27 The Crown, in written submissions presented to this Court, has referred to many cases where, notwithstanding complaint of evidentiary prejudice, a permanent stay of proceedings has been refused. One such case was R v VPH (unreported, NSWCCA, 4 March 1994) where this Court found no error in the decision of the judge at first instance in declining a permanent stay in a case in which multiple sexual offences were charged over twenty years after their alleged occurrence. However, whilst I have considered the various cases to which the Crown referred, I do not propose to record an analysis of them here. The decisions in those cases reflect the practical application of the principles to which I referred in para 10 above and the extent of the burden which the applicant has on the present application.

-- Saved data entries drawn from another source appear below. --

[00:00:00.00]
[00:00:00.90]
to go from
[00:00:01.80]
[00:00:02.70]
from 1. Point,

28 Certainly, in the event that the applicant stands trial, the trial judge will have a heavy responsibility to ensure the fairness of the trial, and to give to the jury appropriate instructions that alert it to the practical difficulties which delay may have presented for the applicant in seeking to meet the substance of the charges. However, that is a burden commonly faced by a judge presiding at a trial and the recognition that there may be difficulties in ensuring that a trial will be fair does not mean that there can be no fair trial: see Jago (supra) and the judgment of Brennan J, as he then was, at 47, and R v McCarthy, McDonald and Isaksen (unreported, NSWCCA, 12 August 1994) in which case Gleeson CJ said at p 12:
"The substantial question to be addressed in cases such as this is whether it can be shown that it is not possible for the accused person to obtain a fair trial.

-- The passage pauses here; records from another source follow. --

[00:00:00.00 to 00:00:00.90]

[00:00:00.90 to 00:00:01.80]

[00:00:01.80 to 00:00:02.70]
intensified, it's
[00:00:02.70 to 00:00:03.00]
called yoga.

Time and time again it happens in criminal proceedings that for any one of a variety of reasons witnesses who may be regarded as important by one side or the other die, or become ill, or lose their memory, or lose documents. If the result of that were that nobody could obtain a fair trial, and the proceedings had to be permanently stayed, it would go a long way towards solving the problems of delay in the criminal lists in this State. However, the position is that it is well recognised that an occurrence of that kind does not of itself mean that a person cannot obtain a fair trial or that proceedings need to be stayed."
29 In my opinion, the applicant has not established, having regard to all the circumstances of this case, that to allow this matter to proceed to trial would be an abuse of process, and I am not persuaded that this case falls into the exceptional category of cases where a stay of proceedings should be ordered. I have concluded that the applicant has failed to establish that the discretion of the District Court judge miscarried.
30 I therefore propose that leave to appeal from the decision of the District Court judge should be granted but that the appeal should be dismissed.
31 DOWD J: I agree with the proposed orders of Studdert J, and his Honour's reasons for such orders.
32 BELL J: I agree with Studdert J for the reasons given by his Honour.